WHAT NEEDS TO BE DONE → Transcribe the data verbatim and drop its images.

DATA →
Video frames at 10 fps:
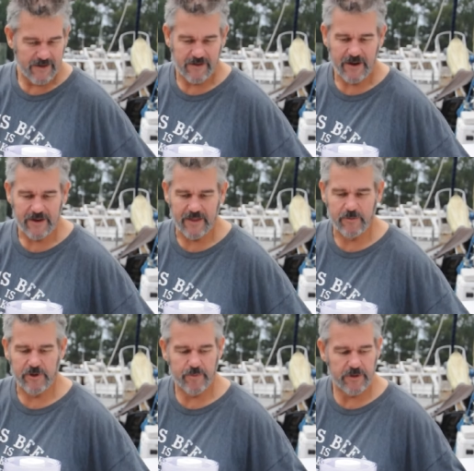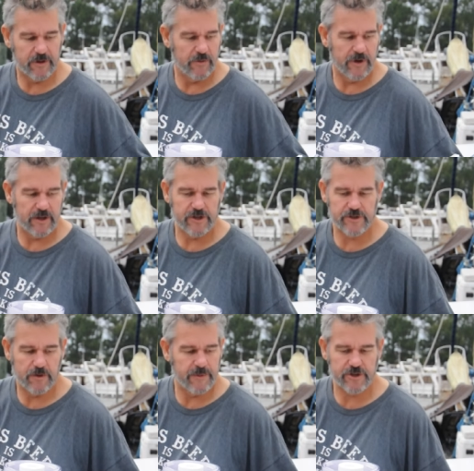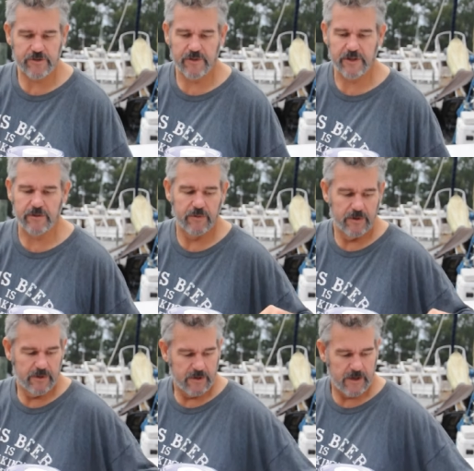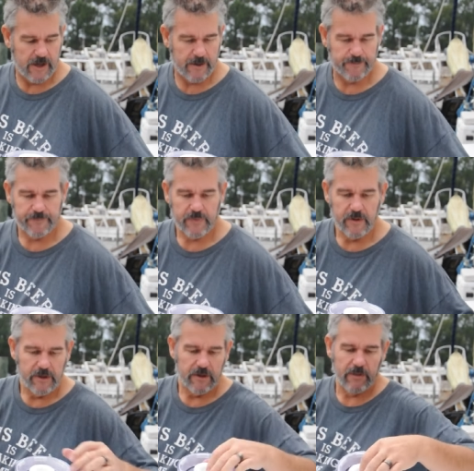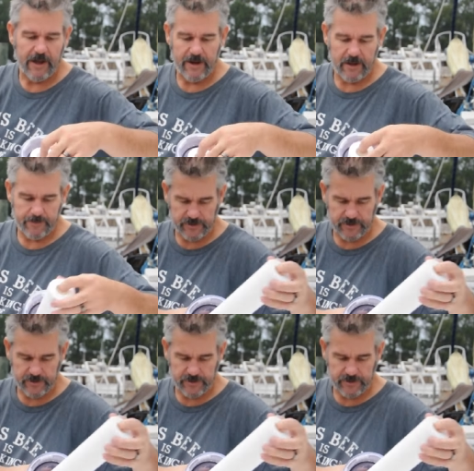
Alright, and then when you put the new one in, you just want to make sure that you you line it up.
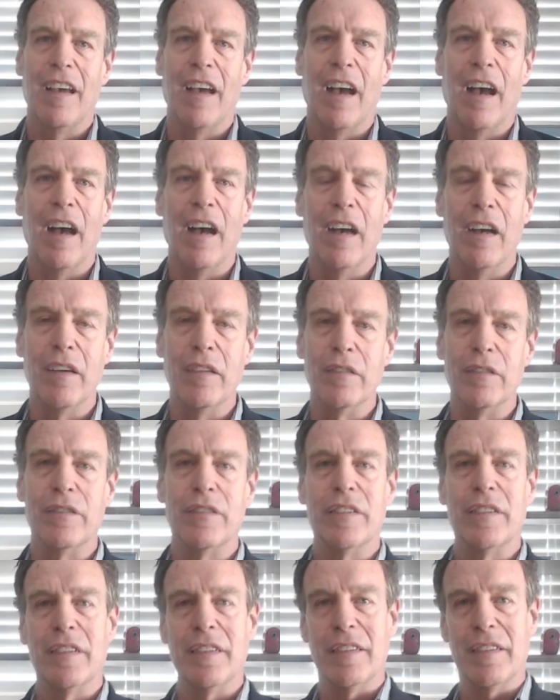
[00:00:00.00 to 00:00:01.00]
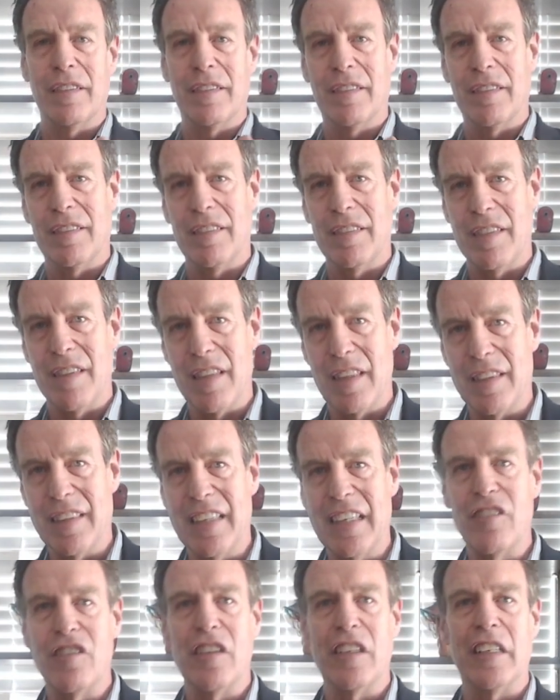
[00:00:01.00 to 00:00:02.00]
of the
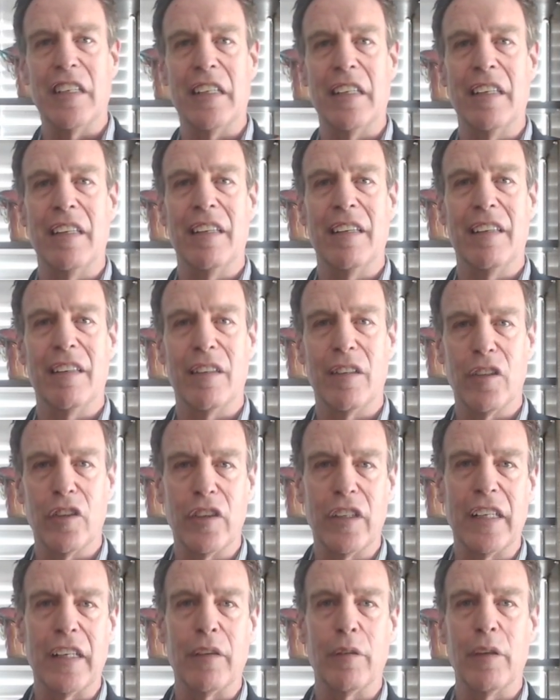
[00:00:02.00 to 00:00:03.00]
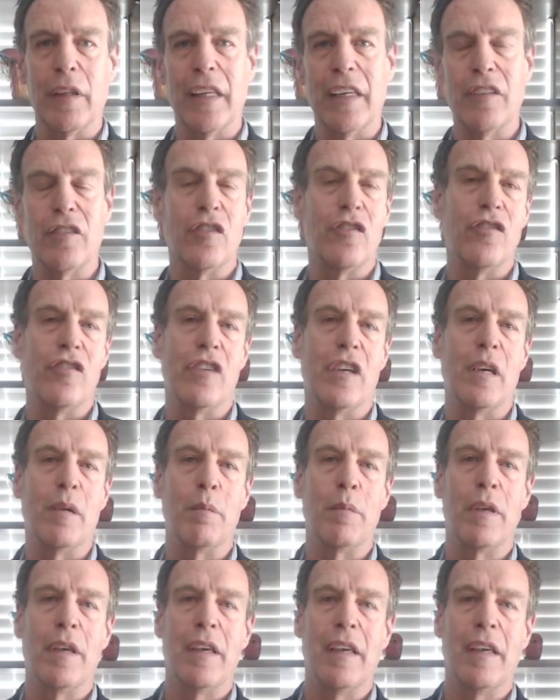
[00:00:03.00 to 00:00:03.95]
teaching learning relationship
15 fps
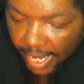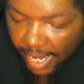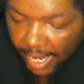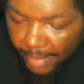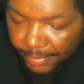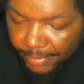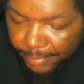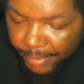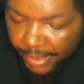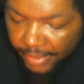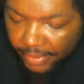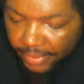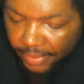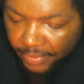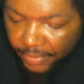I'm
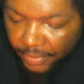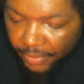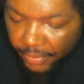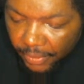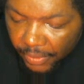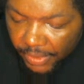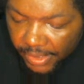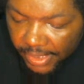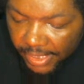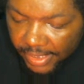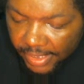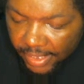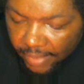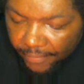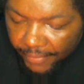speaking to your sense
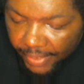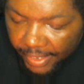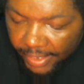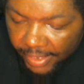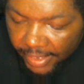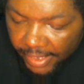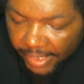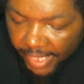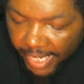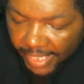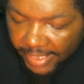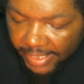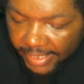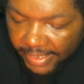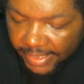of
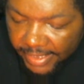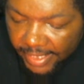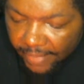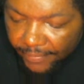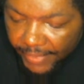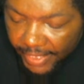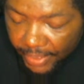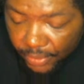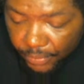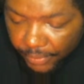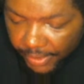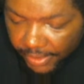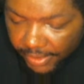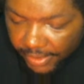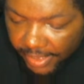enlightened
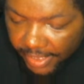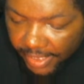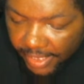self-interest.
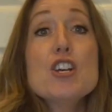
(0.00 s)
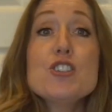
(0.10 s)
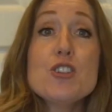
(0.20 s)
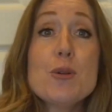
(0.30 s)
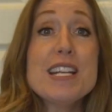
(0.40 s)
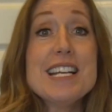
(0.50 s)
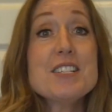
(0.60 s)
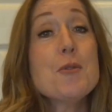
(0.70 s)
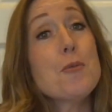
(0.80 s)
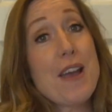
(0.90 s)
So he
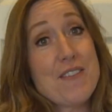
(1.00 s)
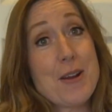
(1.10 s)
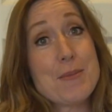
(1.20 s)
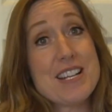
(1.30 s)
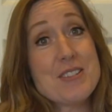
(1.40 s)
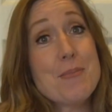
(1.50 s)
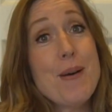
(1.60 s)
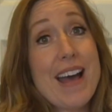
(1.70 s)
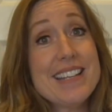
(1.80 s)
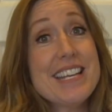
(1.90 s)
doesn't weigh very much,
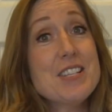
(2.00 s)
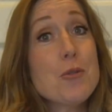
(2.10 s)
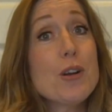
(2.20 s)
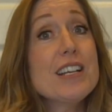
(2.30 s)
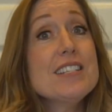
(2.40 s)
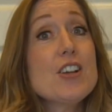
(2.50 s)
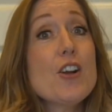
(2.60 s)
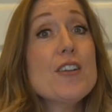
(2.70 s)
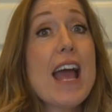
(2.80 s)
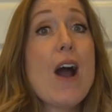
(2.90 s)
but his organs are
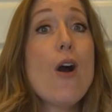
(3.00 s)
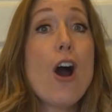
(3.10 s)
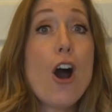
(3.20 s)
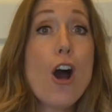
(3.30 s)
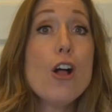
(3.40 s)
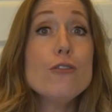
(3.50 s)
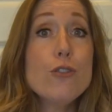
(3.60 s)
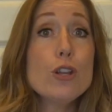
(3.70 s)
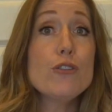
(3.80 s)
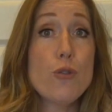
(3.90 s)
now all
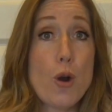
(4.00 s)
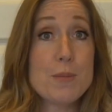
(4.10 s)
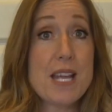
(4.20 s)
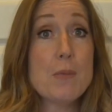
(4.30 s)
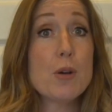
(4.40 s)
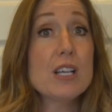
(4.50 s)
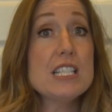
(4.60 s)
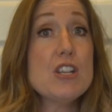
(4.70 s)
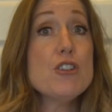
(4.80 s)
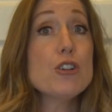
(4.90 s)
fully formed and will
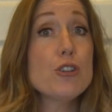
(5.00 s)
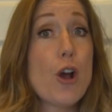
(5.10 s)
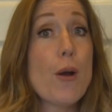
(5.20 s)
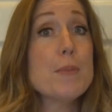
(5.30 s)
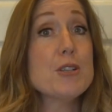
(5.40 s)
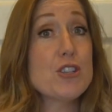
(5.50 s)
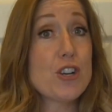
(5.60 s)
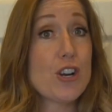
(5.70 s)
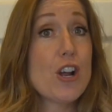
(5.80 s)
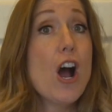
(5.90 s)
continue to grow and
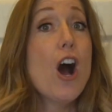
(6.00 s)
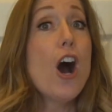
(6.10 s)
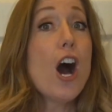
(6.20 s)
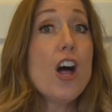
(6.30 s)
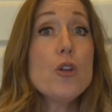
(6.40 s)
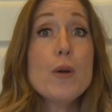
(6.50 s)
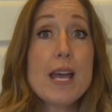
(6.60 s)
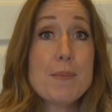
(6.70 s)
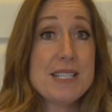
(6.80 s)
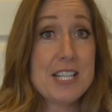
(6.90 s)
mature all the way
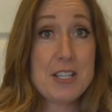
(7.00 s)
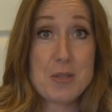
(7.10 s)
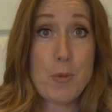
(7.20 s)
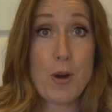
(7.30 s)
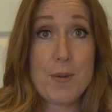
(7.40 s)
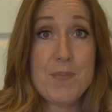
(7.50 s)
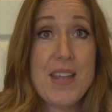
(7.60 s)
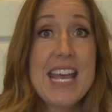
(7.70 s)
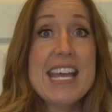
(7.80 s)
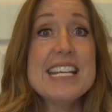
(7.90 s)
up until he's born.
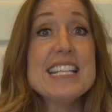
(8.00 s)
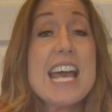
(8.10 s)
His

EXERCISE ANSWER →
Video frames at 10 fps:
Alright, and then when you put the new one in, you just want to make sure that you you line it up.
[00:00:00.00 to 00:00:01.00]
[00:00:01.00 to 00:00:02.00]
of the
[00:00:02.00 to 00:00:03.00]
[00:00:03.00 to 00:00:03.95]
teaching learning relationship
15 fps
I'm
speaking to your sense
of
enlightened
self-interest.
(0.00 s)
(0.10 s)
(0.20 s)
(0.30 s)
(0.40 s)
(0.50 s)
(0.60 s)
(0.70 s)
(0.80 s)
(0.90 s)
So he
(1.00 s)
(1.10 s)
(1.20 s)
(1.30 s)
(1.40 s)
(1.50 s)
(1.60 s)
(1.70 s)
(1.80 s)
(1.90 s)
doesn't weigh very much,
(2.00 s)
(2.10 s)
(2.20 s)
(2.30 s)
(2.40 s)
(2.50 s)
(2.60 s)
(2.70 s)
(2.80 s)
(2.90 s)
but his organs are
(3.00 s)
(3.10 s)
(3.20 s)
(3.30 s)
(3.40 s)
(3.50 s)
(3.60 s)
(3.70 s)
(3.80 s)
(3.90 s)
now all
(4.00 s)
(4.10 s)
(4.20 s)
(4.30 s)
(4.40 s)
(4.50 s)
(4.60 s)
(4.70 s)
(4.80 s)
(4.90 s)
fully formed and will
(5.00 s)
(5.10 s)
(5.20 s)
(5.30 s)
(5.40 s)
(5.50 s)
(5.60 s)
(5.70 s)
(5.80 s)
(5.90 s)
continue to grow and
(6.00 s)
(6.10 s)
(6.20 s)
(6.30 s)
(6.40 s)
(6.50 s)
(6.60 s)
(6.70 s)
(6.80 s)
(6.90 s)
mature all the way
(7.00 s)
(7.10 s)
(7.20 s)
(7.30 s)
(7.40 s)
(7.50 s)
(7.60 s)
(7.70 s)
(7.80 s)
(7.90 s)
up until he's born.
(8.00 s)
(8.10 s)
His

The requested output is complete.